If you come visit we promise not to make you suffer with us.
Thursday, December 15, 2016
I am not free to share what goes on in my new ministry. Suffice it to say that each day is very interesting and full of unexpected conversations and routines to be learned.
The role of a Chaplain is unique in this setting in that so many people value the role you play, and respect you even if they have no interest in spiritual things.
Like my former life, I am working on Christmas again when Christmas hits of Sunday.
Speaking of that, I still remember the solemn Sunday Christmas when we heard about the Indian Ocean Tsunami in 2004 that took so many lives in a manner of hours. I was so affected by the video captures of so many vacations that turned into nightmares in a moment. In a way it set me off on a deeper search into the meaning of suffering in human life.
Saturday, December 10, 2016
I have completed my orientation and begin my new work tomorrow. I am now an employee of CoreCivic, serving as the second full time Chaplain at the Red Rock Correctional Center in Eloy.
CoreCivic is a private Corporation that runs a 2000 man Correctional Facility 40 miles south of Sun Lakes, a lovely quiet drive that is not hard to make twice a day at all for a person motivated to work. They have facilities in 11 states and are the largest private rehabilitation company in the country formerly names Corrections Corporation of American, now CoreCivic to reflect a large move into leasing facilities back to states and running many new re-entry homes for those freed to return to the outside world.
I am on the Program staff and we have our own building that looks a lot like your High School Corridor with Classrooms, Computer training Room and Library. I am in the Chapel with a nice corner office where all the Religious Services and Bible Studies are held.
Next door I have teachers with strong Christian faith helping the men get their GEDs and for all, get an Arizona academic equivalency in English, Math and general studies. I will organize the various services run each week, respond to requests for Christian materials and provide counseling in my chapel and in the various housing pods. Next week I work with the present Chaplain before he moves to a new office and chapel in the expansion of the facility. He has been at it a while and will show me all I need to learn. I am also surrounded with lots of friendly, eager young men and women thankful for well paying jobs in Corrections, and a great seasoned staff that is like a big family.
The Private prison provides a place far more humane that most State run facilities, with AC and a staff well trained in keeping everyone safe while they pay for the crimes they committed with time.
I will not sugar coat the fact that some of the inmates have serious problems and violent pasts. My job begins with treating each of them with dignity and representing the Lord in my day to day movement throughout the facility, in the visitation rooms with families, and times when I bear hard news to those inside about something that has happened in their families.
There is also training in gardening, electrical work, construction, to give these younger offenders a chance for a better future. Years ago I took Prison Fellowship training and helped in a similar prison in Florence and always felt an interest in this type of work. Grateful that there is no age discrimination in this workplace that that they recognized my skills in relating to people and promoting personal faith in a tough place.

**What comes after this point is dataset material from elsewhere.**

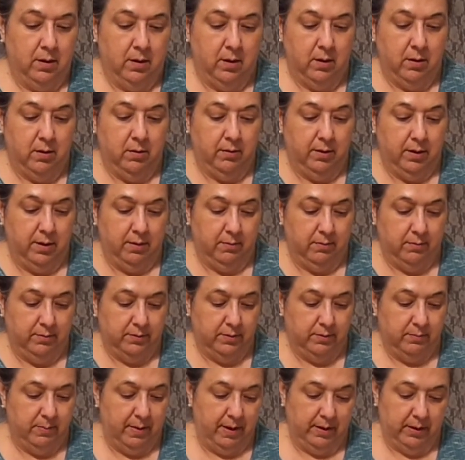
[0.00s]
Okay,
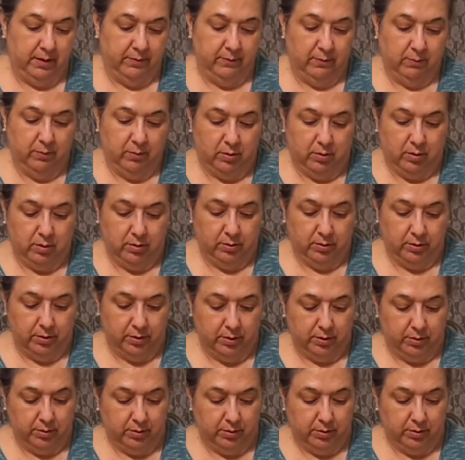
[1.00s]
see, back of them are all good.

Laura is getting very busy as a sought after substitute and next week will teach full time for a quarter for a maternity leave. Our alarm clock is back in business.
I feel good about this decision and pray my health and strength will be adequate for the tasks ahead. The Company gives a very generous paid time off policy with each month you gain days of vacation, so maybe another trip to the Big Island will be in store for next summer or fall.